### YOUR OBJECTIVE
The answer is to be the data that follows, transcribed exactly, minus its pictures.

Segment Start: EXCERPTED RECORDS

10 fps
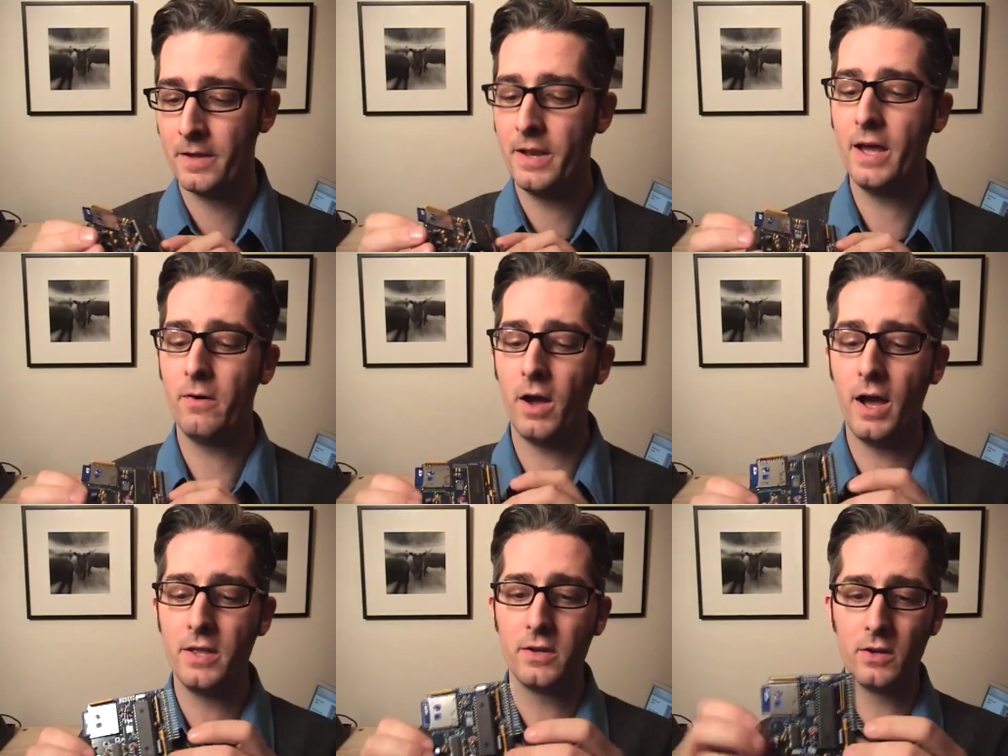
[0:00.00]
Now,
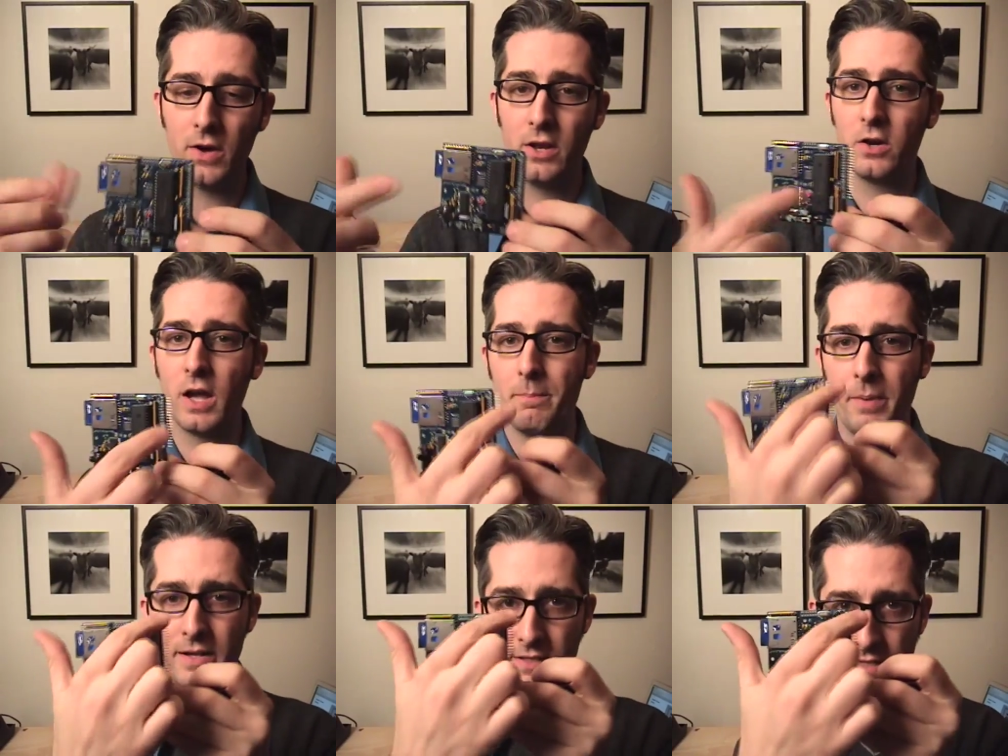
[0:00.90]
uh, you can go ahead and hook up
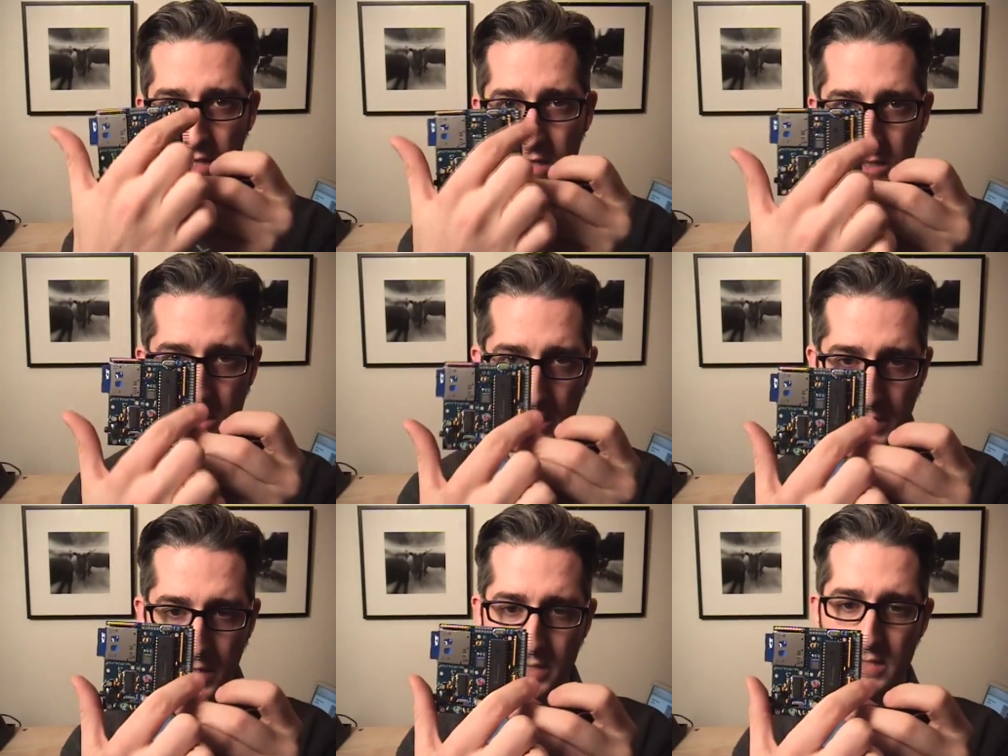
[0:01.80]
buttons to these little
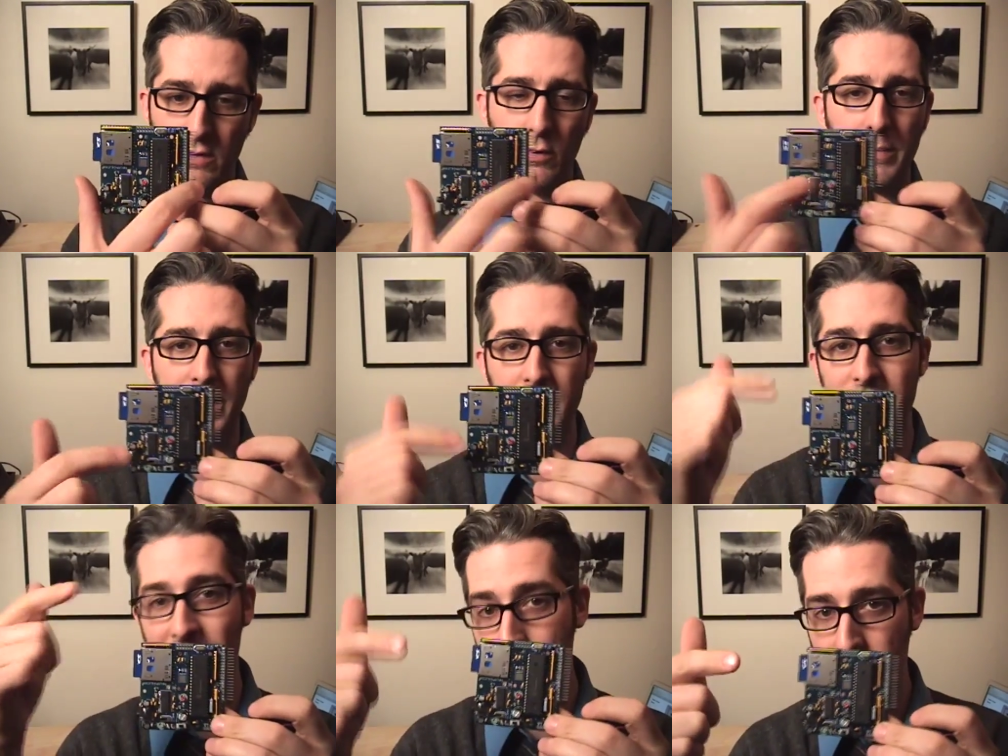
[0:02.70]
things that will make
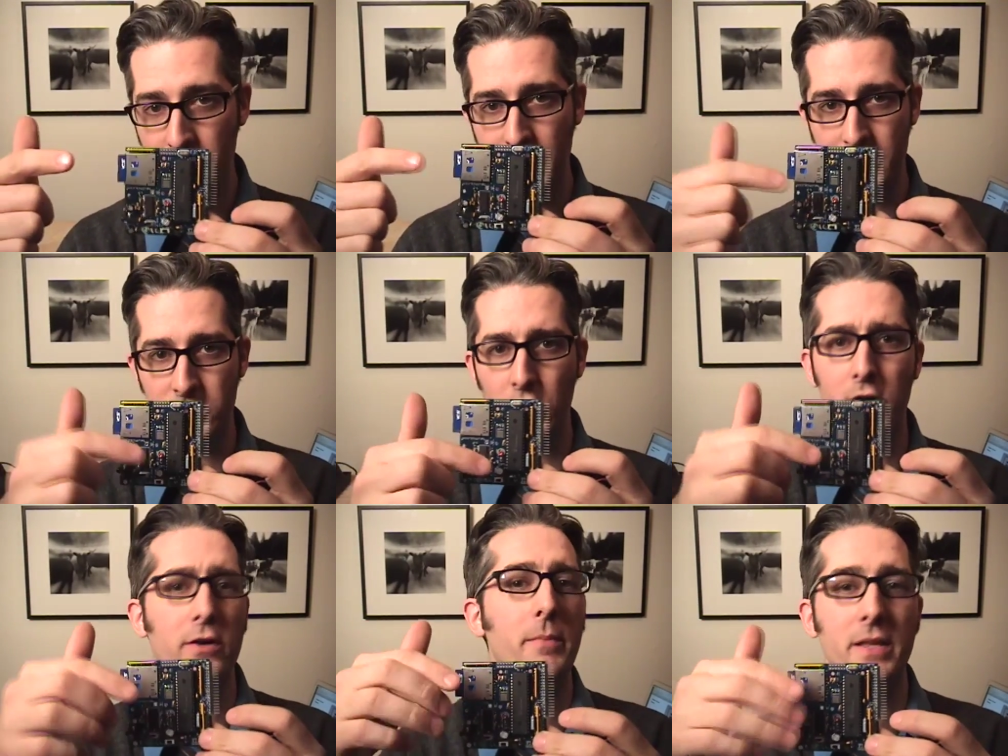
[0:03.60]
it skip to the next
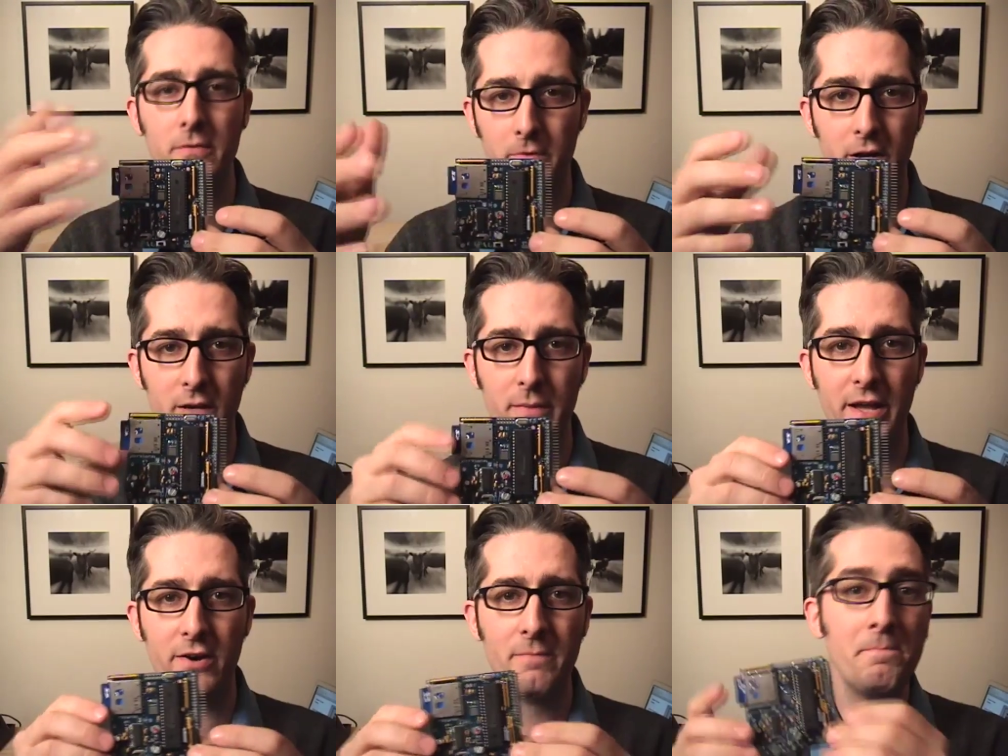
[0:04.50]
song or make the volume
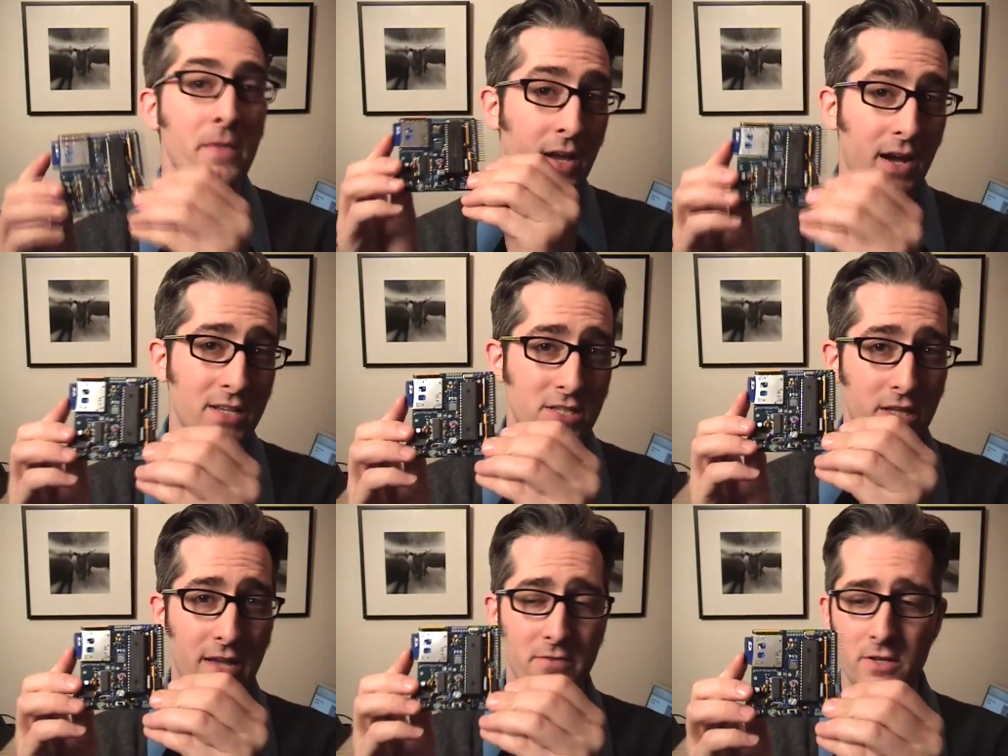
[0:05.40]
louder. I
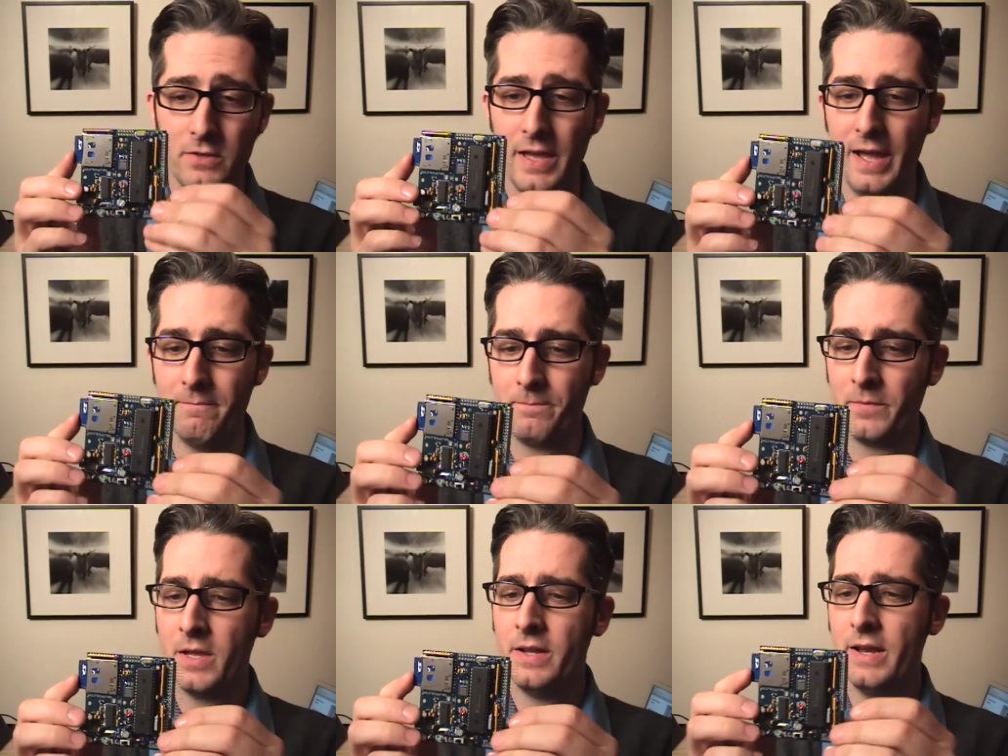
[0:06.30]
still have to do that.
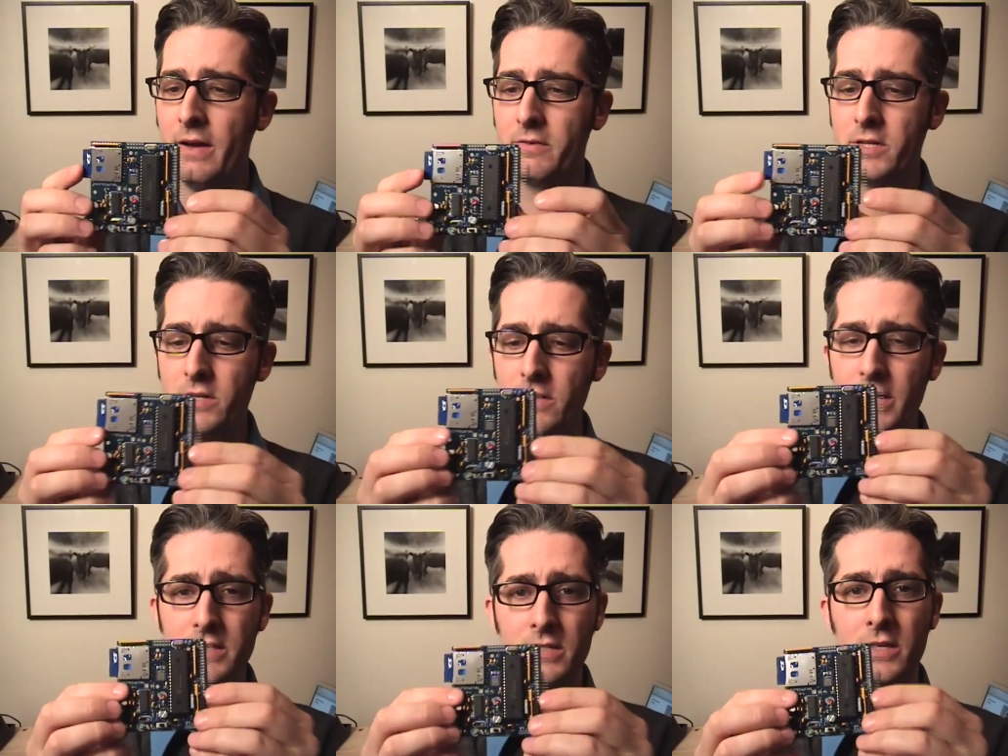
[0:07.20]
Now, to do
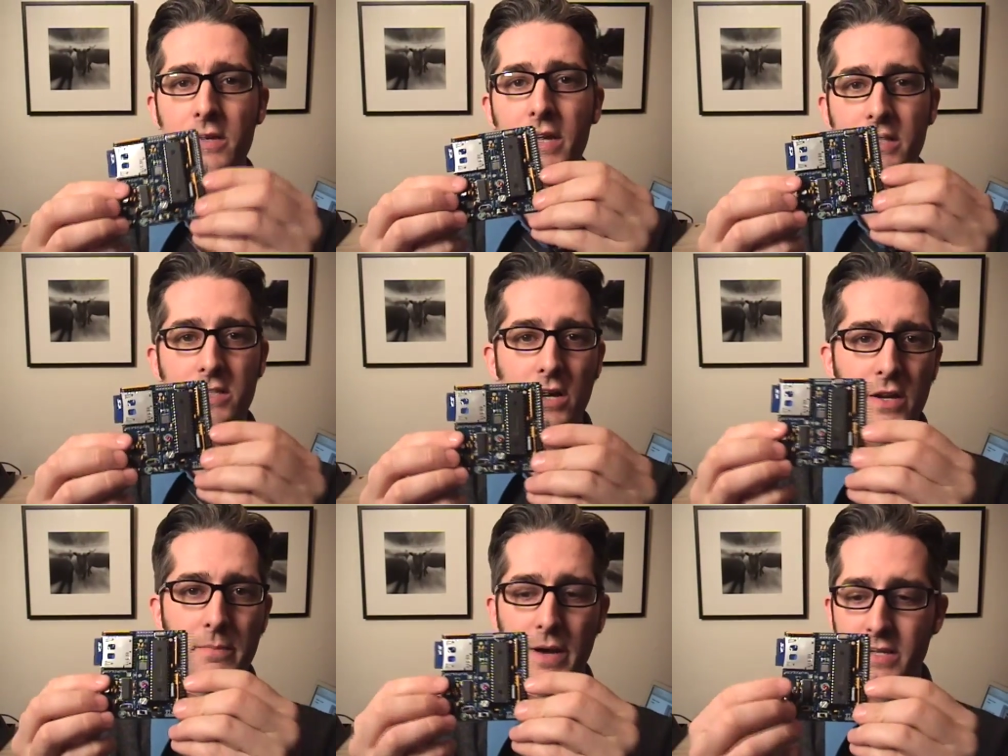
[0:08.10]
this, you get
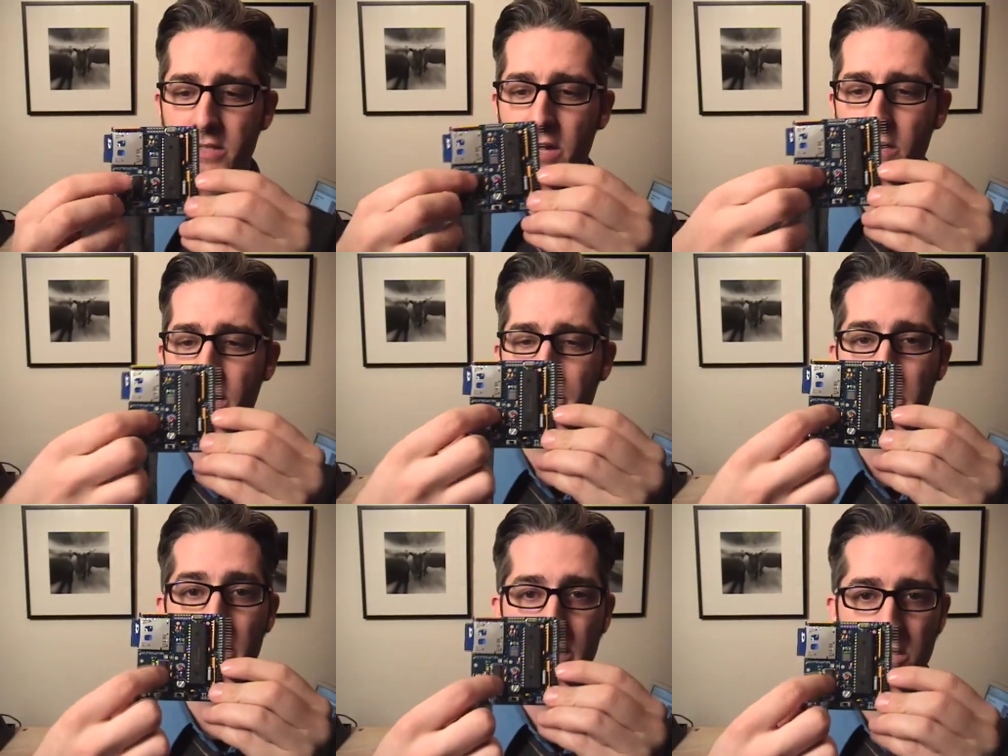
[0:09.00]
started by soldering up
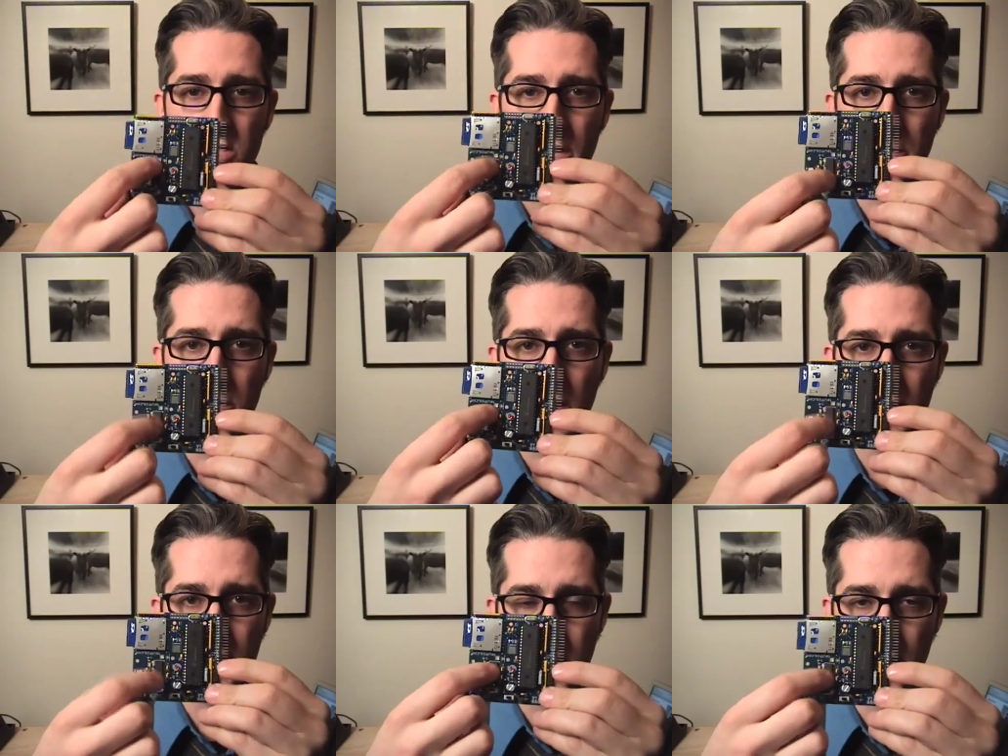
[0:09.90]
this chip
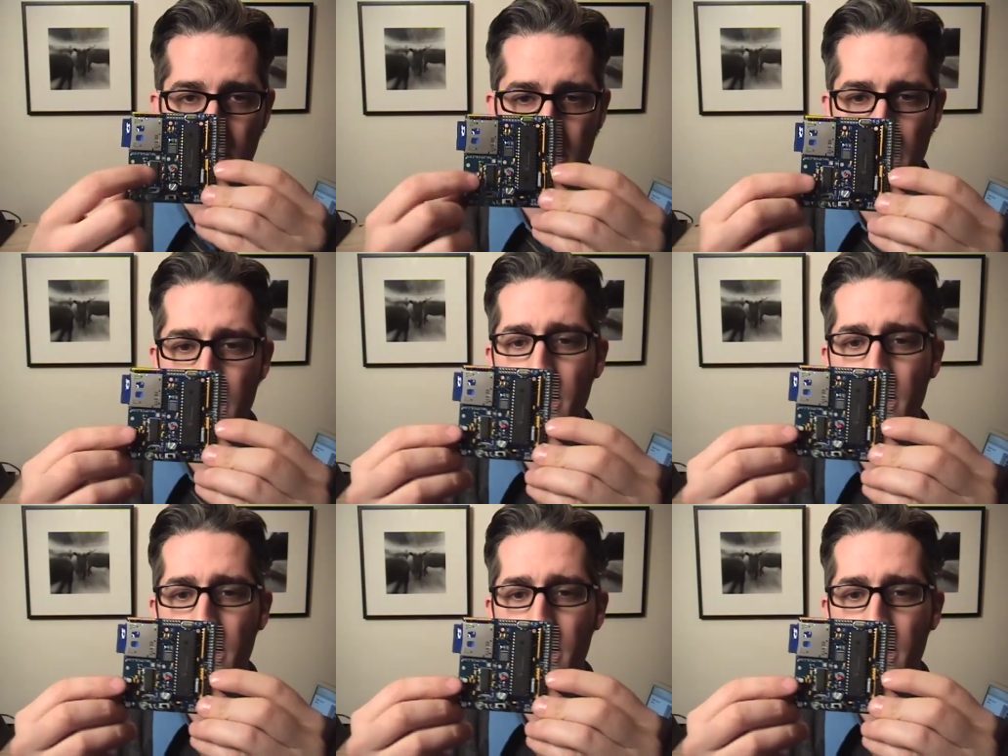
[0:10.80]
right here.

Segment End: EXCERPTED RECORDS

### WRITTEN RESPONSE
10 fps
[0:00.00]
Now,
[0:00.90]
uh, you can go ahead and hook up
[0:01.80]
buttons to these little
[0:02.70]
things that will make
[0:03.60]
it skip to the next
[0:04.50]
song or make the volume
[0:05.40]
louder. I
[0:06.30]
still have to do that.
[0:07.20]
Now, to do
[0:08.10]
this, you get
[0:09.00]
started by soldering up
[0:09.90]
this chip
[0:10.80]
right here.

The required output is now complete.